Of course, even now I like to believe my own lies. I had different ones for different people – my friends, the school, the agency, even myself. Polished, professional performances, bright with the sheen of sincerity. Once here it makes no difference, you fade into the woodwork. Every nation under the sun and every faith, the secular and the divine, establishing bridge-heads through which to funnel their particular brand of aid. And everywhere you go, the Irish. In the hospitals and transit camps, in the schools and field missions. Doctors, nurses, priests, engineers, teachers. A nation still of wild geese. As Basif's voice drones on, I think of young men and women, driven by the old hunger, arriving in London and New York, clutching the names and addresses of those who have gone before. And, when distance and alcohol generate sentimentality, they talk of going home, but the dream fades into the morning light of a new day in a big city. I have no sentimentality, no dream of going home, and I am glad.

Basif asks me about Ireland but I pretend I'm tired and avoid his questions. I grow weary of his voice; it flutters round my
head
like some waxen moth. I long for Nadra's touch, the sound of rain. I turn my head away, then feel him lift himself off the bed and hear his footsteps fade as he goes to share his therapy with someone else. I beckon Nadra to come close and she lies on the bed and I feel the warmth of her body, smell the scent of her skin. I try to touch her but remember my muffled hands. She lifts and separates the caked strands of my hair, easing them out with her fingers. The only sounds are the light crinkle of my hair and the whirr of the ceiling fan.

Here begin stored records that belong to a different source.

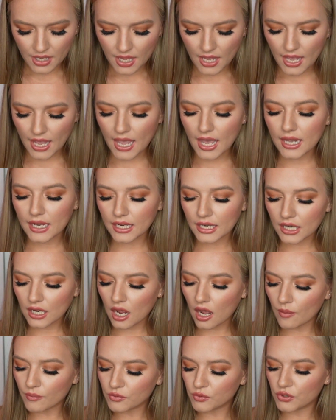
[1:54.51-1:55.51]
And it
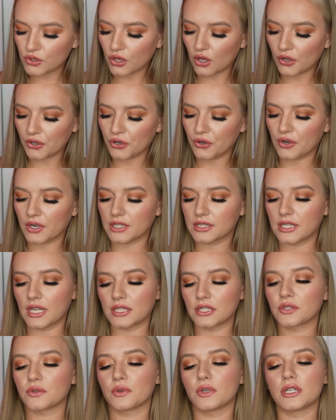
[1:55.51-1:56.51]
comes with all your
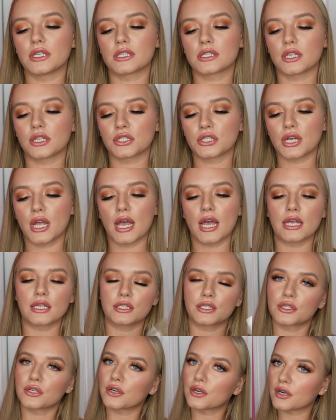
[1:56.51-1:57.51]
accessories such
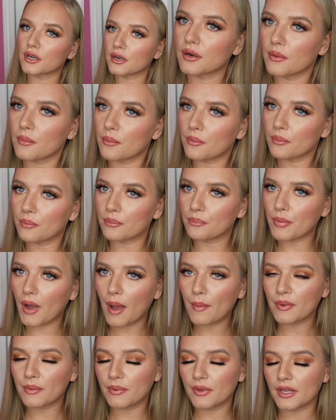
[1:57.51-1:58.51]
as your
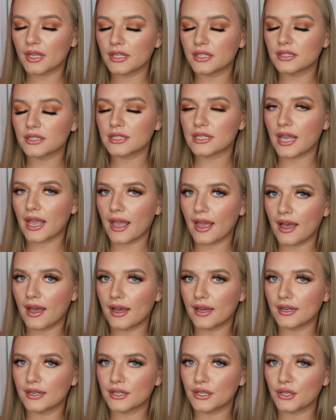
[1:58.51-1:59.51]
bobby pins
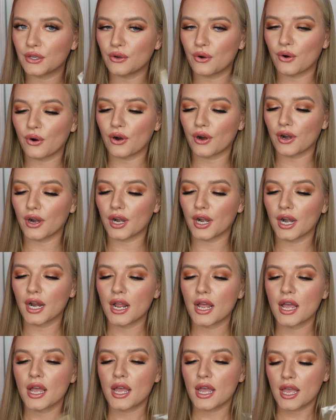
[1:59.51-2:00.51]
and your
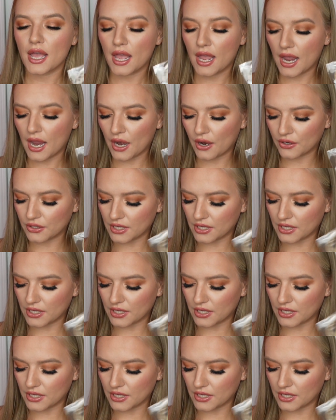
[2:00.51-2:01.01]
hair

It is very beautiful to be loved. Before, I had only guessed at how beautiful. The fan stutters and starts again and I know now that there is no such thing as love in the abstract. There is only this – the giving and receiving of small tendernesses. The only light in the darkness. I think men do not understand about love – or I have not met any who do. Some women do not understand either, because they live in the shadow of men. Perhaps it is not the men's fault, perhaps they are to be pitied, but I remember what I have seen and have no pity to give.

Nadra sponges my hair and tries to untangle the matted mess, sometimes taking scissors and snipping out some unsaveable piece. I think my mother would cry if she saw my hair. Suddenly Nadra stops and moves away from the bed. A visitor has arrived. Charles Stanfield introduces himself and I wonder if his appearance has changed from the first time we met. He was the one who greeted our arrival, a small man in a white linen jacket, shirt and tie, carrying a briefcase full of American dollars for paying off the faction which controlled the airport. Technical services is what they call it in the accounts. His only concession to the climate was a Panama hat. He looked as if he were heading off to umpire a cricket match in the Home Counties.